Over my years in business, I have been privileged enough to witness some amazing careers. However, all too often I see those people who have put the work in but have not been able to reach the heights of success they have dreamed of. If folk are happy with where they are in life and they come into work each morning with a smile on their face and a sense of ease in regards to their achievements, then that is fantastic. I have a special place in my heart for those in my company who are absolutely content with where they are, from the cleaning staff to the IT consultants. What I do see, however, is a lot of people who have a burning desire to achieve a lot more, who try exceptionally hard and yet, unfortunately, don’t reach that level of success they yearn for. In my experience, there are two types of people who want to become successful; those who want to achieve but don’t put the effort in which, personally, I find delusional and then there are those who do put in the time and effort. For the latter, the biggest blocker for these people I’ve found is the inability to learn effectively.

I’m passionate about helping others build and grow their careers as well as growing alongside them and bringing others with me as I expand my own business. It took me significantly longer than I thought it would become successful in my own career. I had reached a decent level of success in my twenties and yet it took me until my late thirties to reach the next level. I will admit that I had been expecting this a decade earlier. I had to dig deep into what I was missing and how I could propel myself to the next stage of success.

It was around the same time that I met up with a good friend for a beer and we were reminiscing about the old days and as it turned out, this conversation actively changed my career trajectory. We were laughing about something I forget now and then he said to me, “Do you remember when you were 21 and we were talking about how you were doing really well in sales, and I asked you what books you were reading?’” Looking back then, and still to this day, I cringe at how foolish I was. How self-confident and full of that zest of life I was at 21, because to my friend’s question, I answered, “I don’t need to read any books, I’ll read my own”. That right there was the reason for the decade delay on my path to success.

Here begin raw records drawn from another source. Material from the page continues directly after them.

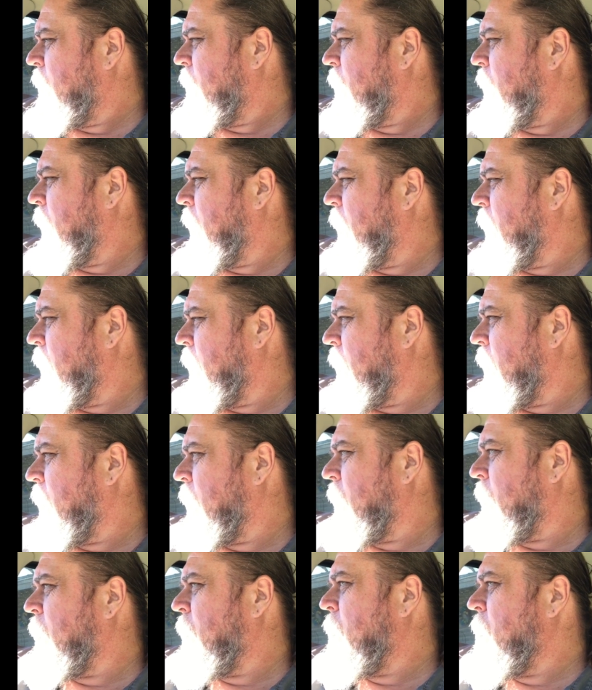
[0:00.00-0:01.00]

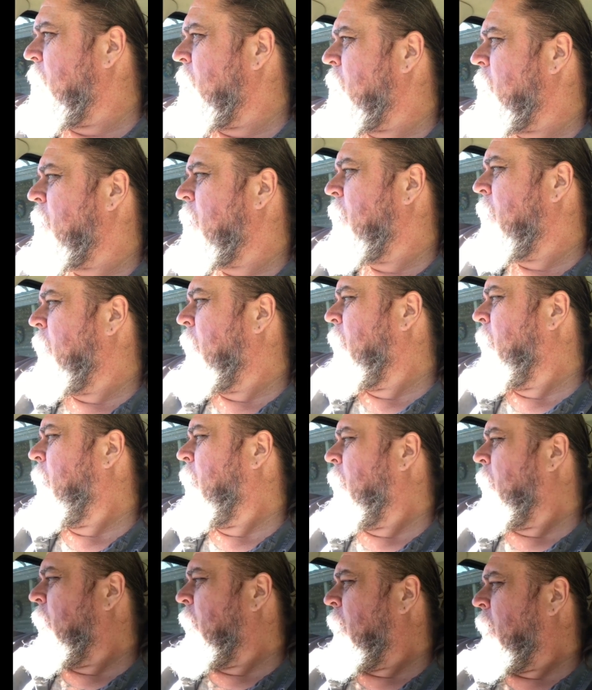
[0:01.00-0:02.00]
and
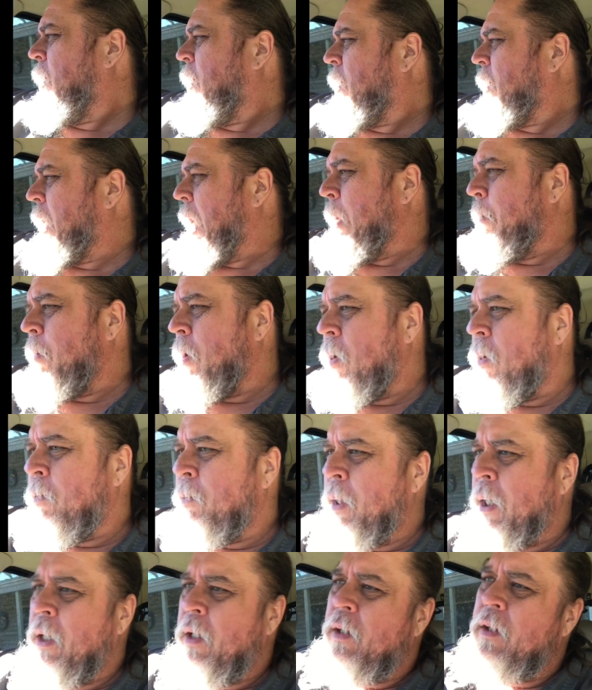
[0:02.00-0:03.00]
came
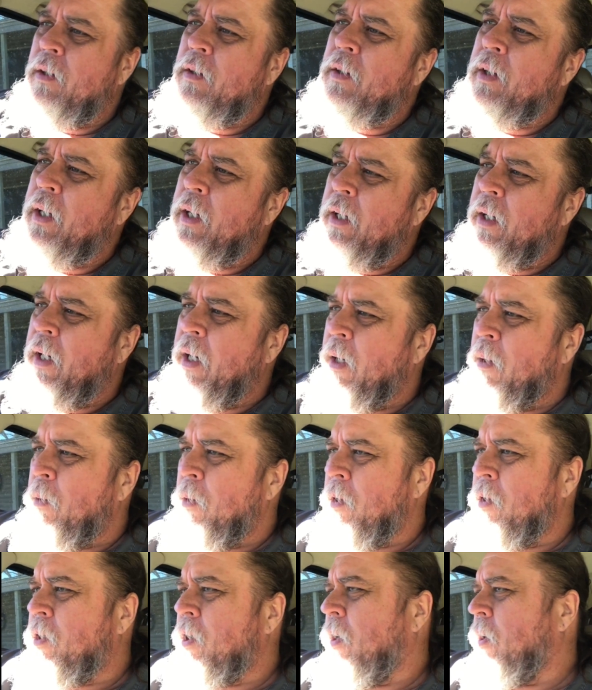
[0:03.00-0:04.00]
home, and now
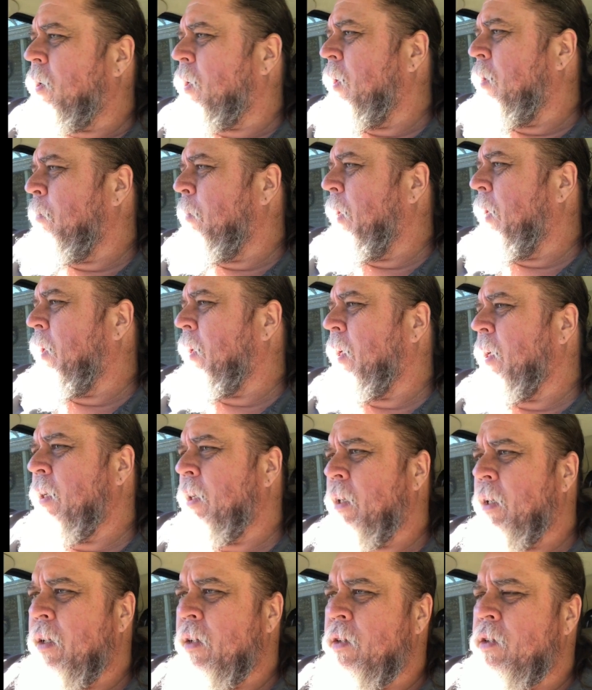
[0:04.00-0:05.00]
we're talking about
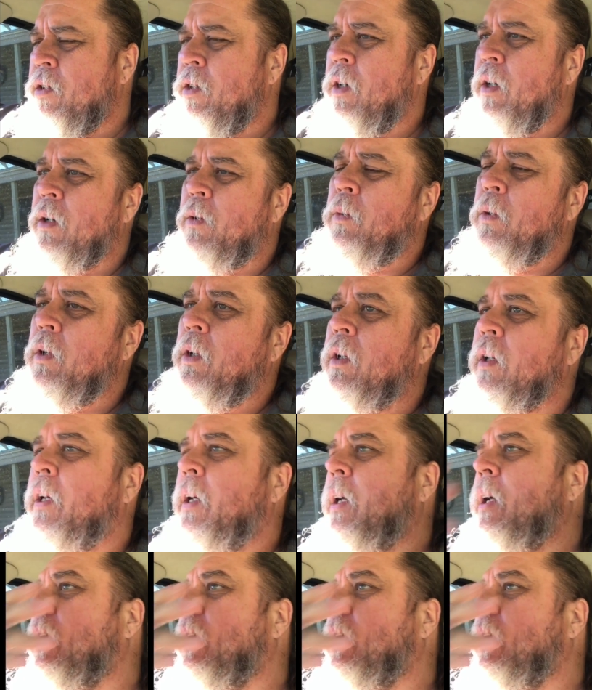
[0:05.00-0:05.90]
getting another truck. We're looking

School really wasn’t my forte as I was dyslexic and the pedagogy in Australia during the 80s didn’t cater well for those who didn’t fit a conventional mould. I was repeatedly told that I was stupid, that I wouldn’t amount to anything, and I was placed in the bottom sets which was made abundantly obvious to me. This treatment never gave me any confidence academically and I naturally lost my zest for learning which of course, led me to fail school so I didn’t even have the option of applying to university. I remember a conversation with my mother where she started to cry and she said to me, “I’m really worried for you Gilles, I don’t know what to do with you, what are you going to do, how are you going to earn a living?” Now of course we know that school is not multi-dimensional, rather it’s built for a certain type of student and when I got out into the real world I realised that I didn’t have to be a doctor, lawyer, solicitor, teacher, or an accountant in order to make money. In fact, there were hundreds of millions of ways to make money, and hundreds of millions of jobs too. What I also discovered was, there were so many avenues to go down, and this was terribly exciting.

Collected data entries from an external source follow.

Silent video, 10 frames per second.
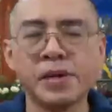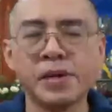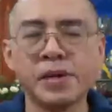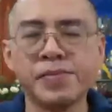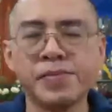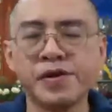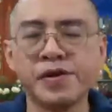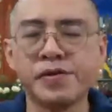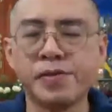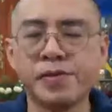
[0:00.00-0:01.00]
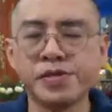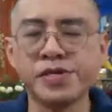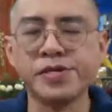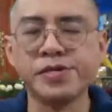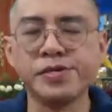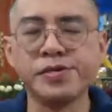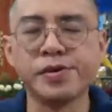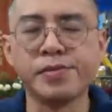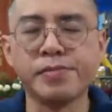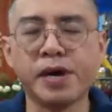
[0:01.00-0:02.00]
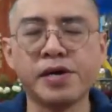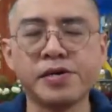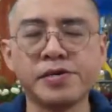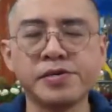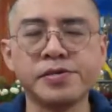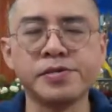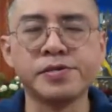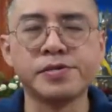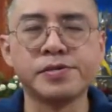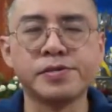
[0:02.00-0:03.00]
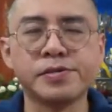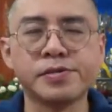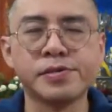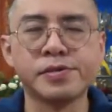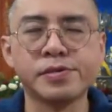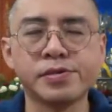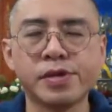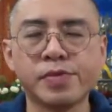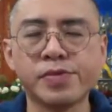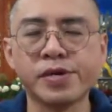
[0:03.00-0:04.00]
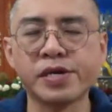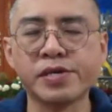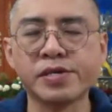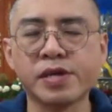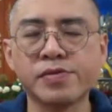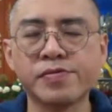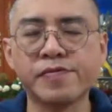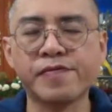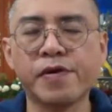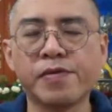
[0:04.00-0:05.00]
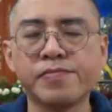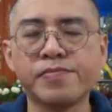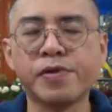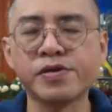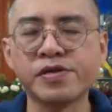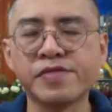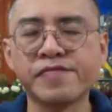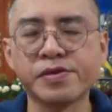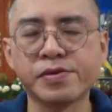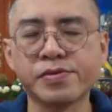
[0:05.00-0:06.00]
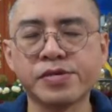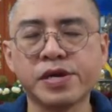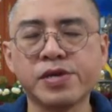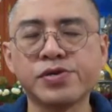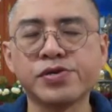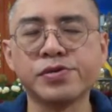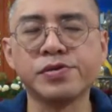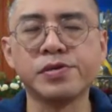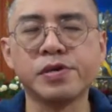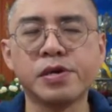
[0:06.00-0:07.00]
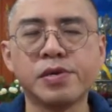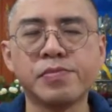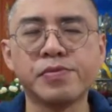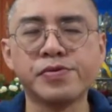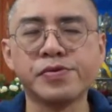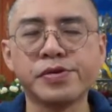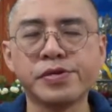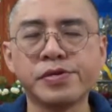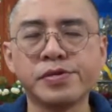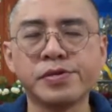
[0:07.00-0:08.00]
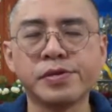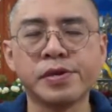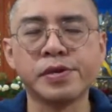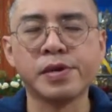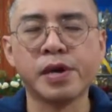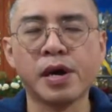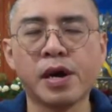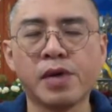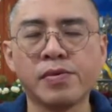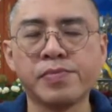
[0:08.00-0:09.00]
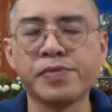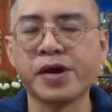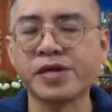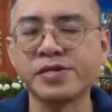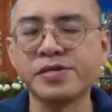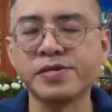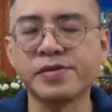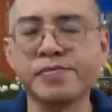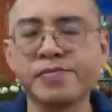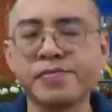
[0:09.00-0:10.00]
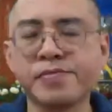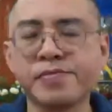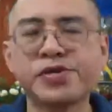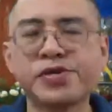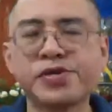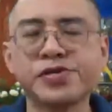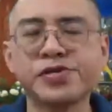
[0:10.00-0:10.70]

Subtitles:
be it of your body or mind, so that we can start to form positive association between our practice of meditation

So much so, that this revelation re-kindled my passion for finding a career as I knew I didn’t have to have a conventional job to make money and on top of all of this, all of the successful and wealthy people that I met didn’t have those conventional jobs either. One of those exciting non-conventional careers that I stumbled into (and ultimately stayed in) was sales, and here again, I encountered many successful, wealthy and happy people. People who told me that in order to have a rewarding career in sales I simply had to be great with people, work really hard and be great at selling – nothing about being skilled in reading or writing. I got off to a resounding start as I’m naturally good with people and I simply needed to round that off with learning how to add value to customers with the products and services I was selling. All this combined with my renewed zest for life and newfound career meant I excelled quickly, rose through the ranks and started to manage people. It was at this point that I plateaued and stayed at the same level for a number of years. The lofty heights I was aspiring to when I started outstayed elusive. I thought I was destined to be a multi-millionaire by 30. That had been my goal when I was 21, and yet I turned 30 and was nowhere near. Then I had that pivotal conversation with my friend which was the turning point and I realised I had to learn, I had to listen, and I had to apply myself if I was to get to where I wanted to go.

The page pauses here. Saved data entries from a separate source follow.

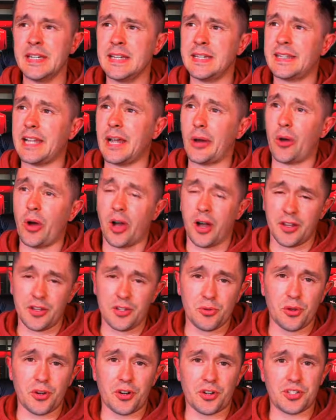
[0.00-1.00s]
Now, I
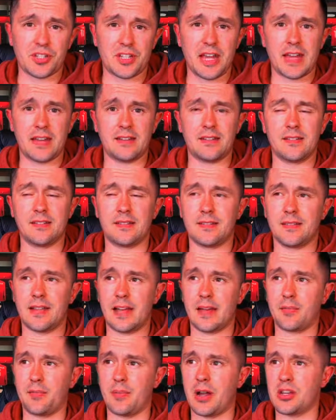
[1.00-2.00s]
do understand
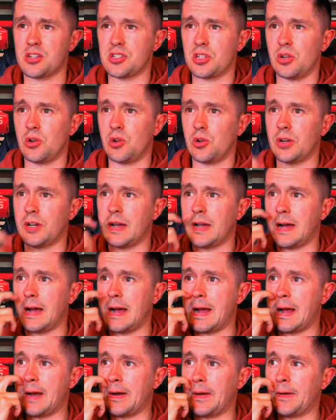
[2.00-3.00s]
that Barcelona
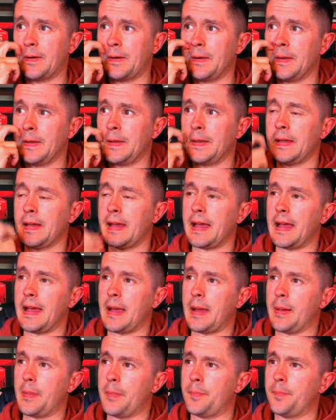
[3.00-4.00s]
are, they're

With hindsight I became anti-learning because school just wasn’t for me, I didn’t know how to learn or study, any of the tricks that people use, nor the importance of it. So, when something really important to me arose later in life, I simply didn’t have the skills to learn, which seriously hindered my career. In my early to mid-thirties, I started to teach myself how to learn but quickly realised I wasn’t going to figure it out on my own. I had seen a post online that said successful CEO’s read 52 books in a year and although I couldn’t read well, I knew I could listen to audiobooks. Consequently, I did and my career was completely transformed. The great Bodhidharma said, “only one person in a million becomes enlightened without a teacher’s help.” Clearly, at 21, I arrogantly thought I was that one in a million, whereas I now know better. I believe there are so many people, not just in my industry but across a variety of sectors, that could achieve so much more if they knew how to learn, and how to appreciate learning. Now I’m in my 40s I’m actually overwhelmed by how little I know and at the same time exhilarated about what I’ve yet to learn to get me to the next level of business. The generational gap is a funny thing; the other evening, sitting out with my kids looking at the stars I asked them if they knew the name of one of the constellations to which they replied, “Hey dad let’s just Google it and find out”. It’s so apparent that this new generation is used to the process of learning as they’ve grown up with technology at their fingertips, whether that be on an iPad, a computer at school or from the Alexa’s that sit in their kitchens and living rooms. It’s a far cry from what I experienced in my childhood.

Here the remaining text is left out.